I singhiozzi della signora Weasley divennero sempre più forti e sembrava non voler lasciare i suoi figli per nessuna ragione al mondo.


Tutti entrarono in casa, eccetto Harry, Ginevra, Remus e il signor Weasley.
- Credo sia meglio che io riporti Ginevra dal padre… - disse Remus al signor Weasley.
Per un breve istante gli occhi di Harry si erano illuminati di speranza. Sirius gli mancava molto, ma sapeva che non poteva raggiungerlo, almeno finché le acque non si fossero calmate. Poi avrebbero potuto anche pensare di ricominciare tutto da capo. Diventare una famiglia, vivere mille avventure e, chissà, magari anche viaggiare in giro per il mondo.
Il signor Weasley annuì. - Grazie per essere rimasto con Molly, Remus. Lo apprezzo molto. - Poi abbracciò Ginevra e le accarezzò la testa con fare paterno. - Ci vediamo alla stazione – disse, dopodiché tornò dalla moglie.
Harry guardava la sorella e il suo ex professore con un sorriso malinconico e lei capì. - Mi dispiace tanto, Harry – ammise.
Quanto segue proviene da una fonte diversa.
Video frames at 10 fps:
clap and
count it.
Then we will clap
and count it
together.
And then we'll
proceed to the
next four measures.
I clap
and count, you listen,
- Lo capisco – disse Harry. - Solo che… non è facile. Vorrei tanto seguirvi.
Remus poggiò una mano sulla sua spalla. - Lo so, Harry. E credimi, Sirius vorrebbe tanto che tu lo facessi. Lo vorremmo tutti… Purtroppo non è possibile.
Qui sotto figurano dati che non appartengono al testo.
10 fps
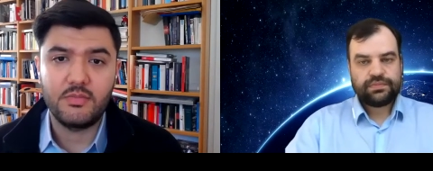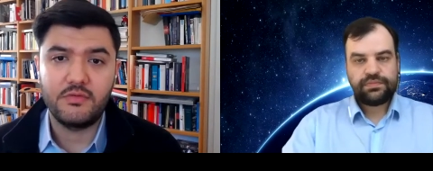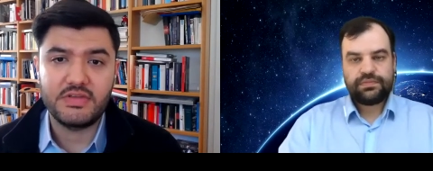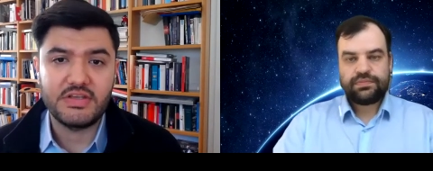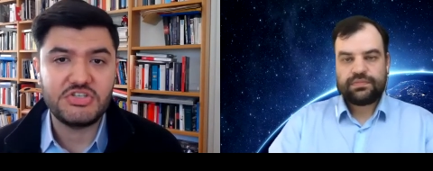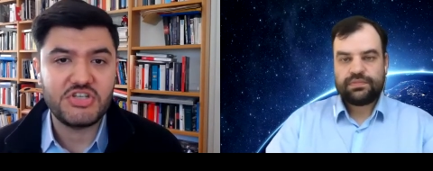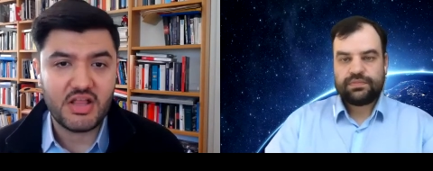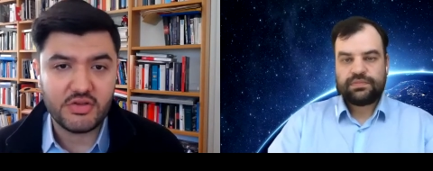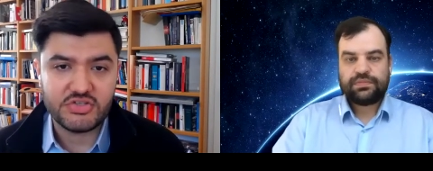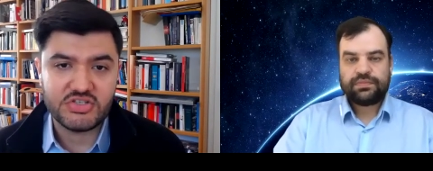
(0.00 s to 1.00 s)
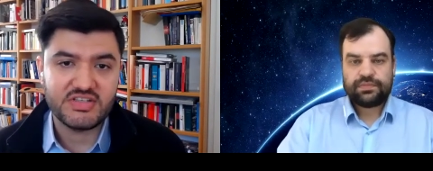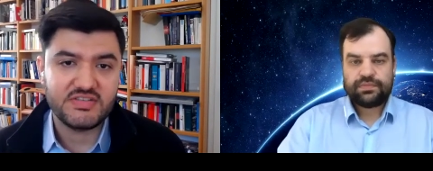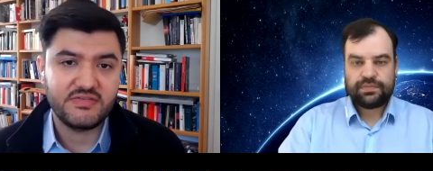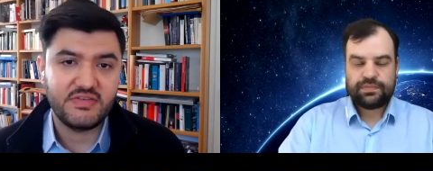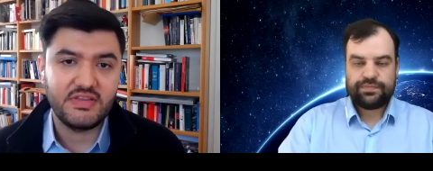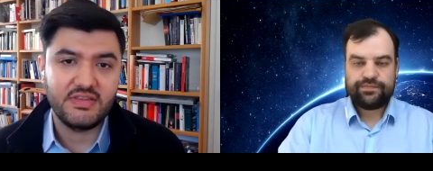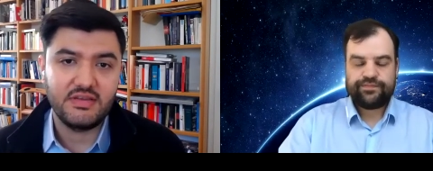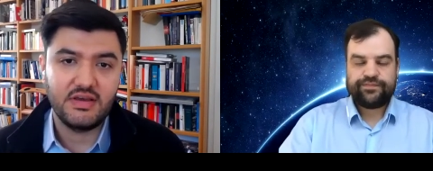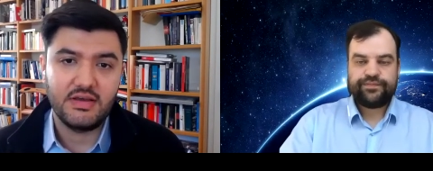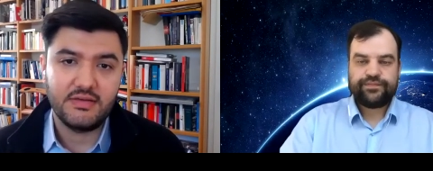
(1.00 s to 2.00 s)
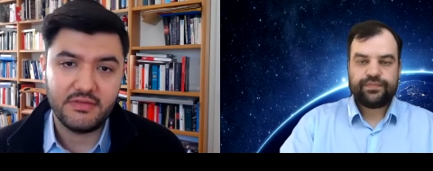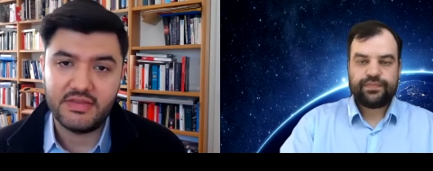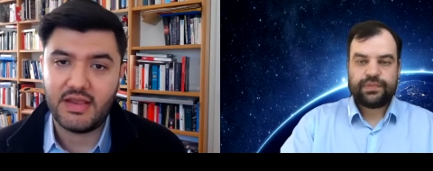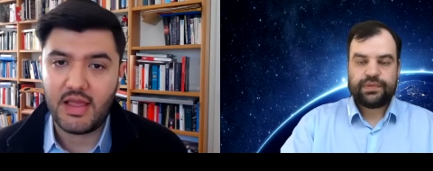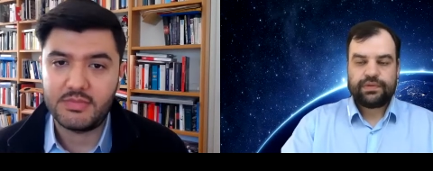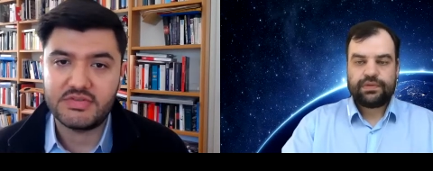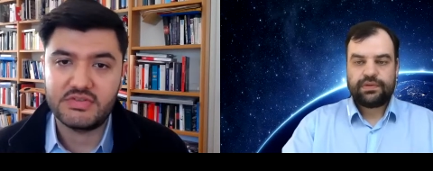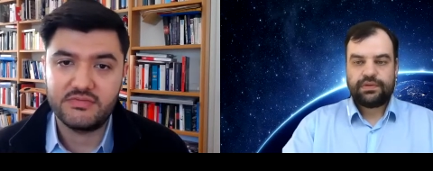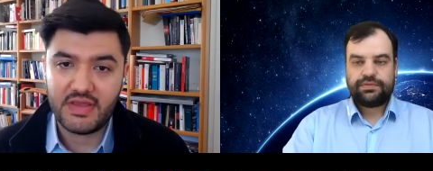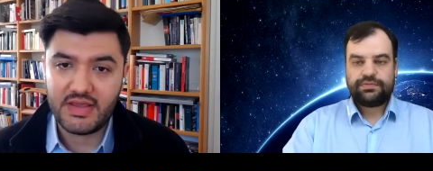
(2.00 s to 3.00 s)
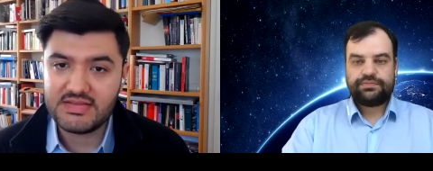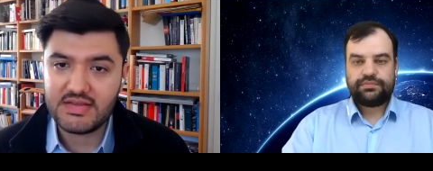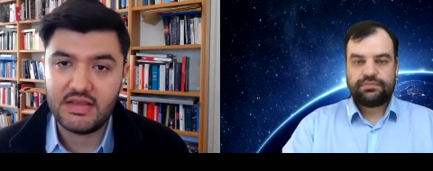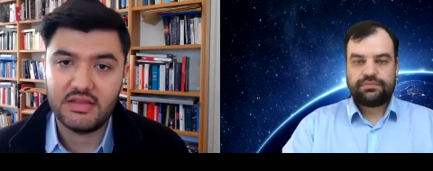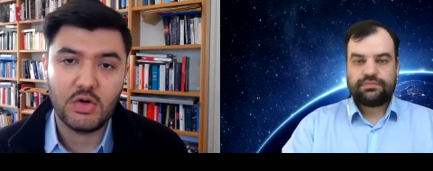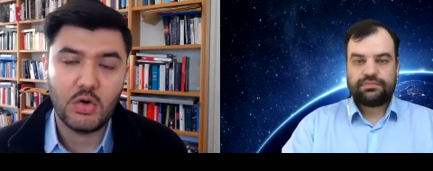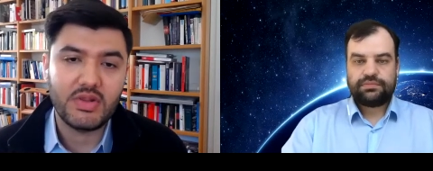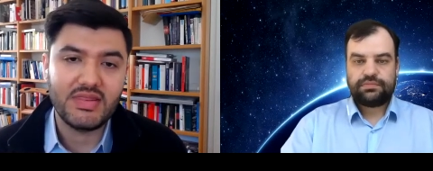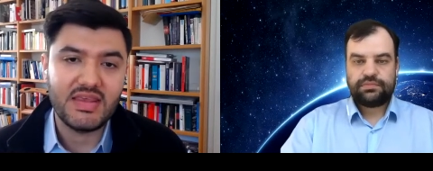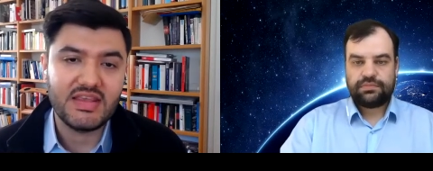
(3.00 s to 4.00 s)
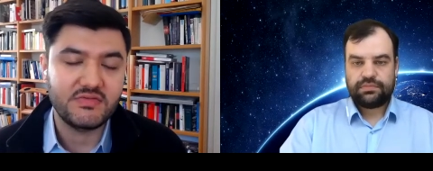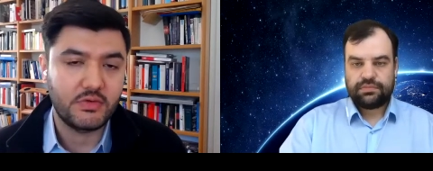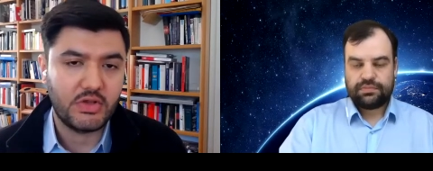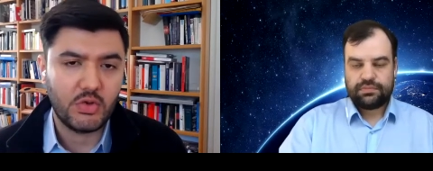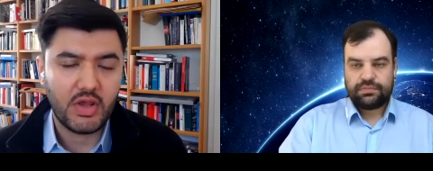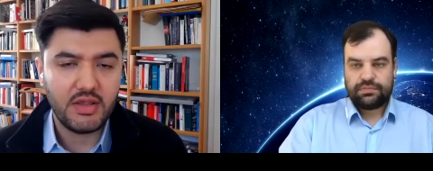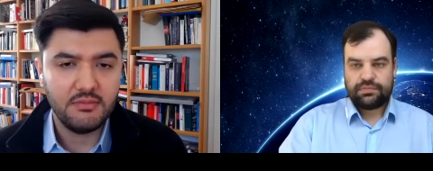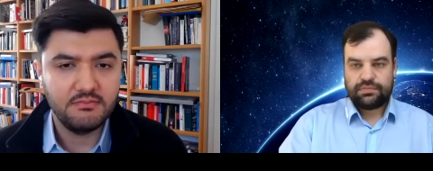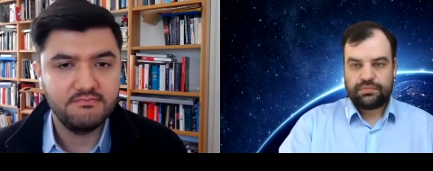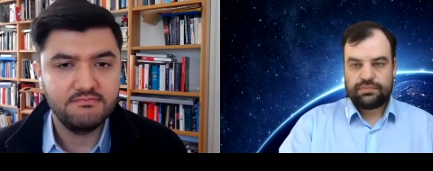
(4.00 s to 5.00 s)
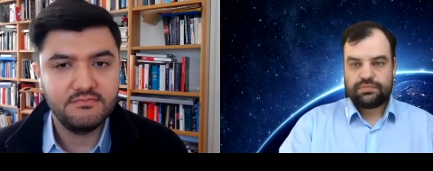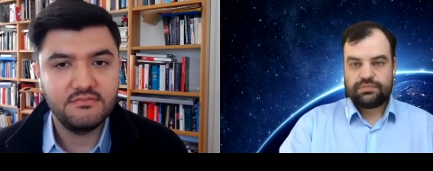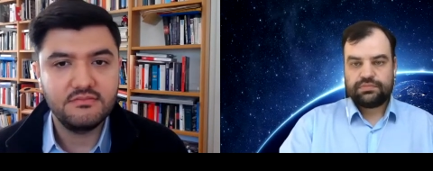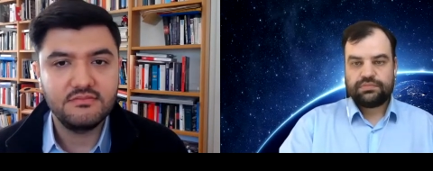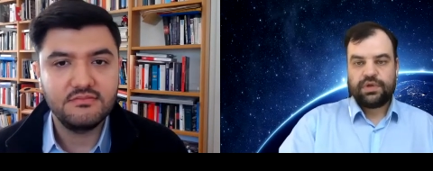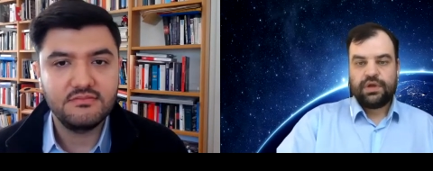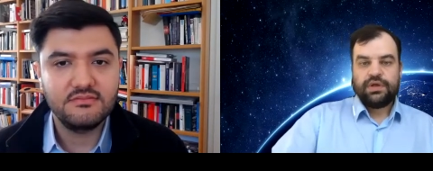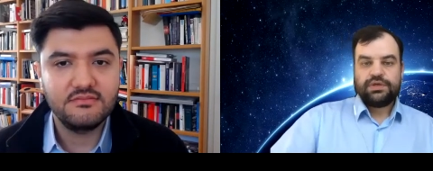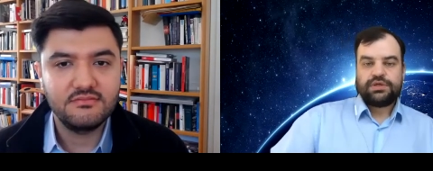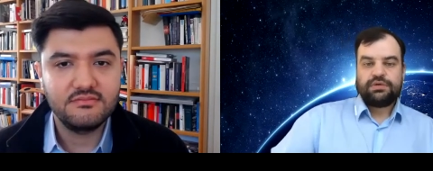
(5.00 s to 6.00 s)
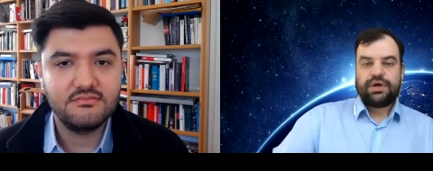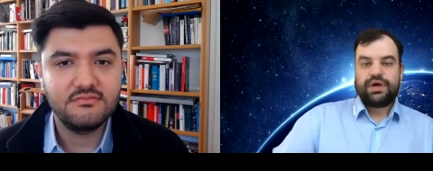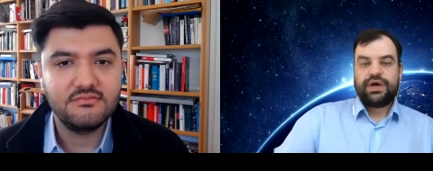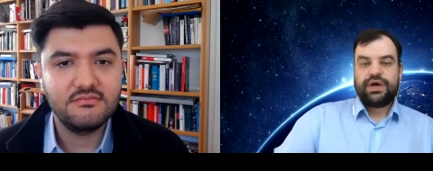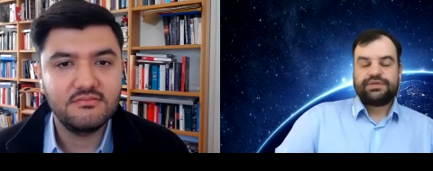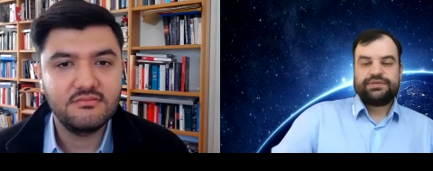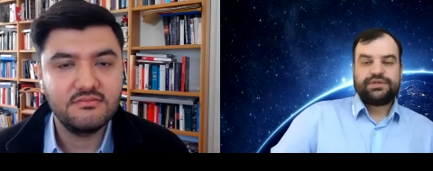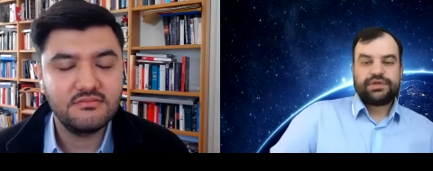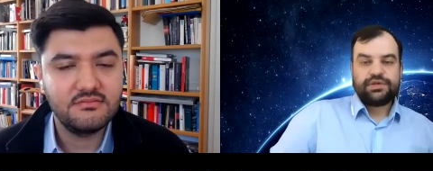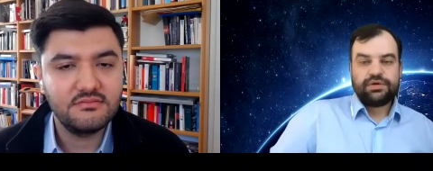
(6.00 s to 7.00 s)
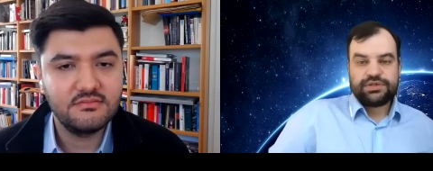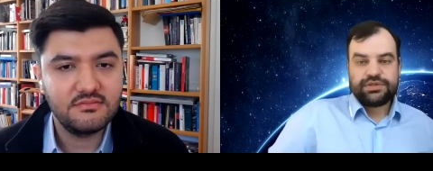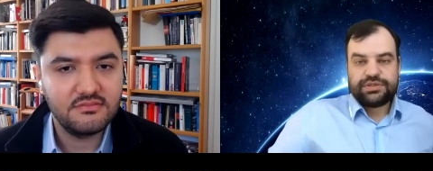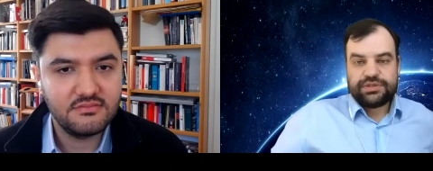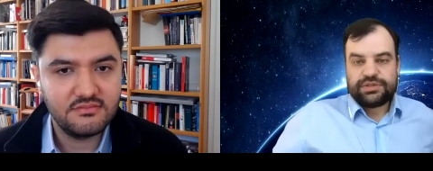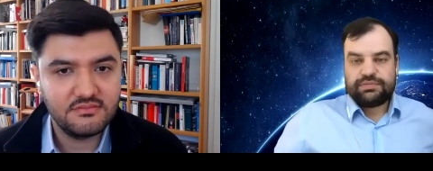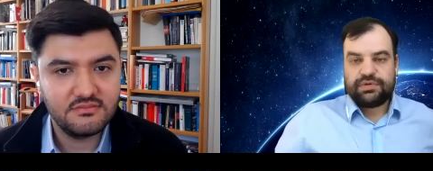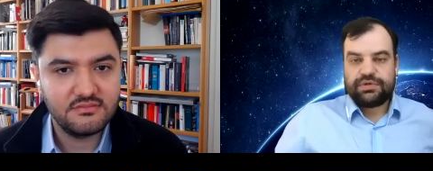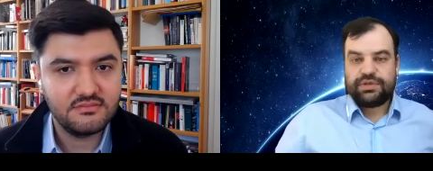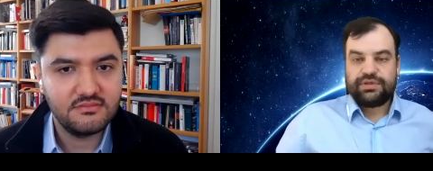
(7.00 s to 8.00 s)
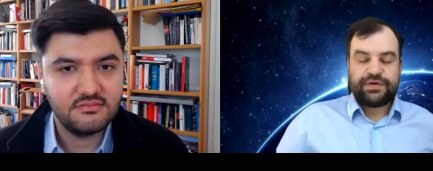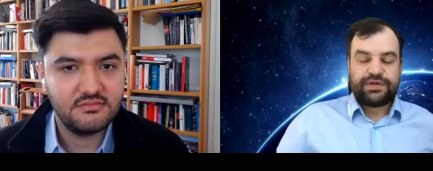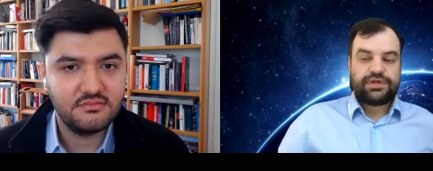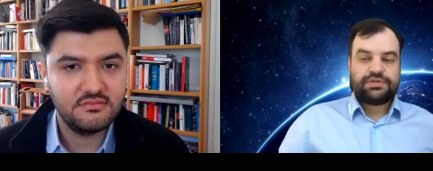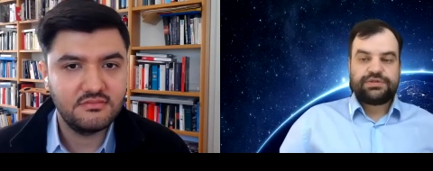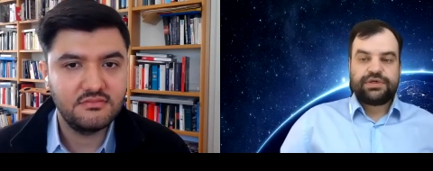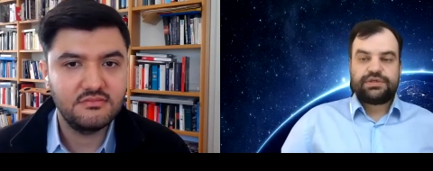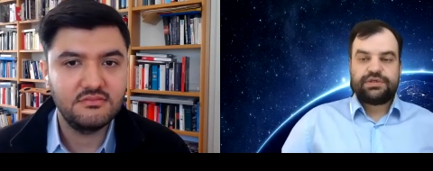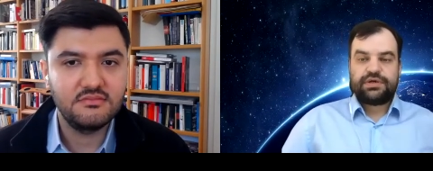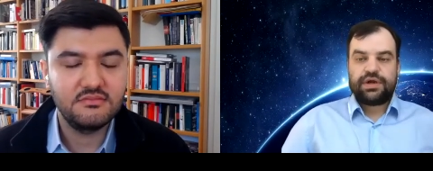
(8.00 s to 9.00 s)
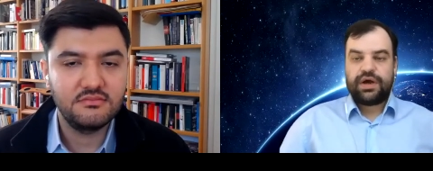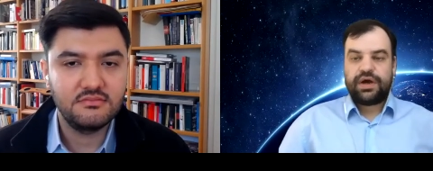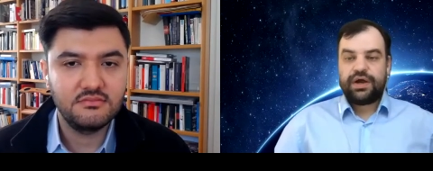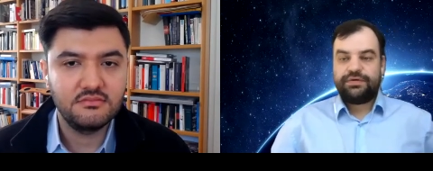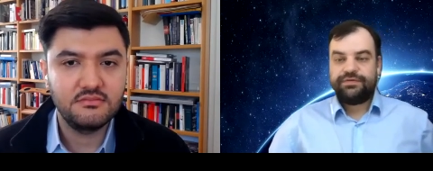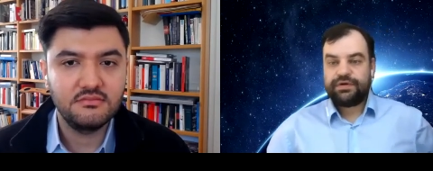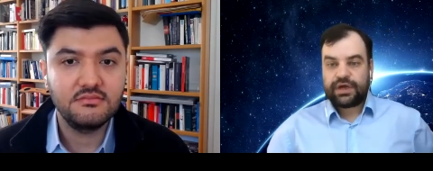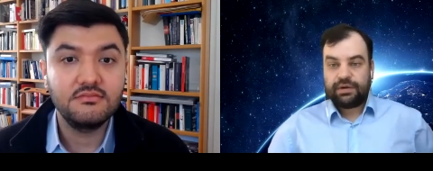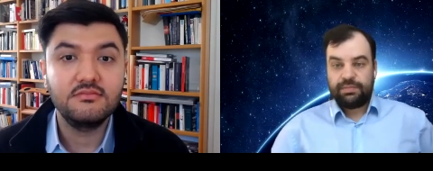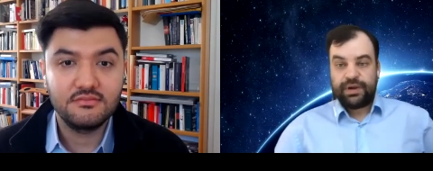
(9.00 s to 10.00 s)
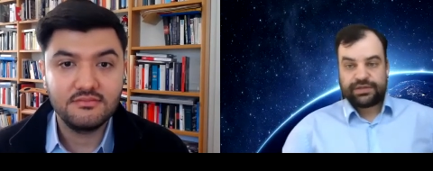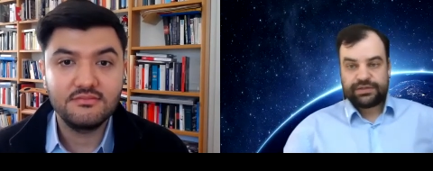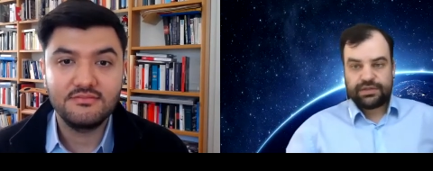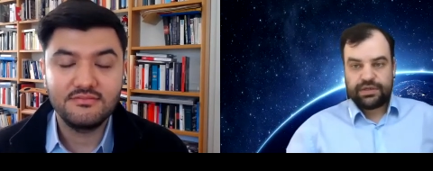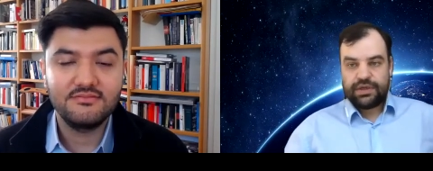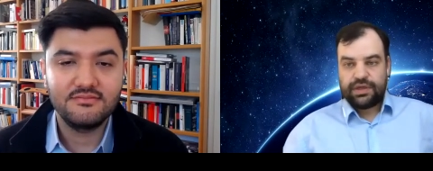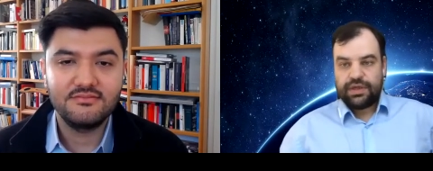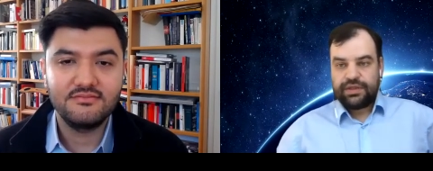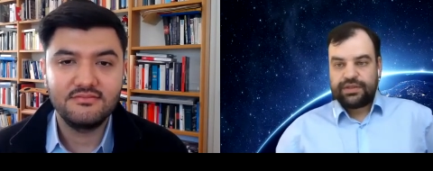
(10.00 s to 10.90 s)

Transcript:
Speaker 1: of the challenges fin uh, fintech apps face and growing needs for QA?
Speaker 2: So uh, the technology system in the financial sector are very complex. They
- Lui verrebbe a prenderti anche nel cuore della notte, se solo potesse.
Quelle parole lo fecero sorridere. - È un po’ inquietante…
Risero spensierati, poi arrivò il momento di salutarsi.
Ginevra abbracciò i fratello, sussurrandogli all’orecchio: - Comportati bene, quattrocchi.
Le labbra di Harry si curvarono mentre la stringeva tra le braccia. - Anche tu.
Salutò Remus con un cenno del capo e li guardò smaterializzarsi prima di raggiungere i Weasley nella piccola cucina della Tana.
Quando Remus e Ginevra si materializzarono a Godric’s Hollow, davanti alla porta di casa di Sirius, lei si rese conto quanto gli fosse mancato il padre. Certo erano passate solo poche ore, ma in quel momento si sentiva come la signora Weasley. Aveva un gran bisogno di riabbracciarlo.
Aprì la porta e corse in cucina, dov’era sicura di trovarlo, e lui era lì: seduto d’avanti a una bottiglia di Whisky Incendiario con la testa fra le mani.
- Papà! – esclamò, correndo ad abbracciarlo.
Lui si voltò appena in tempo per accoglierla fra le braccia. - Ho avuto tanta paura, piccola mia! Stai bene… Stai bene…
Le diede un piccolo bacio sulla fronte e lei si sentì al sicuro.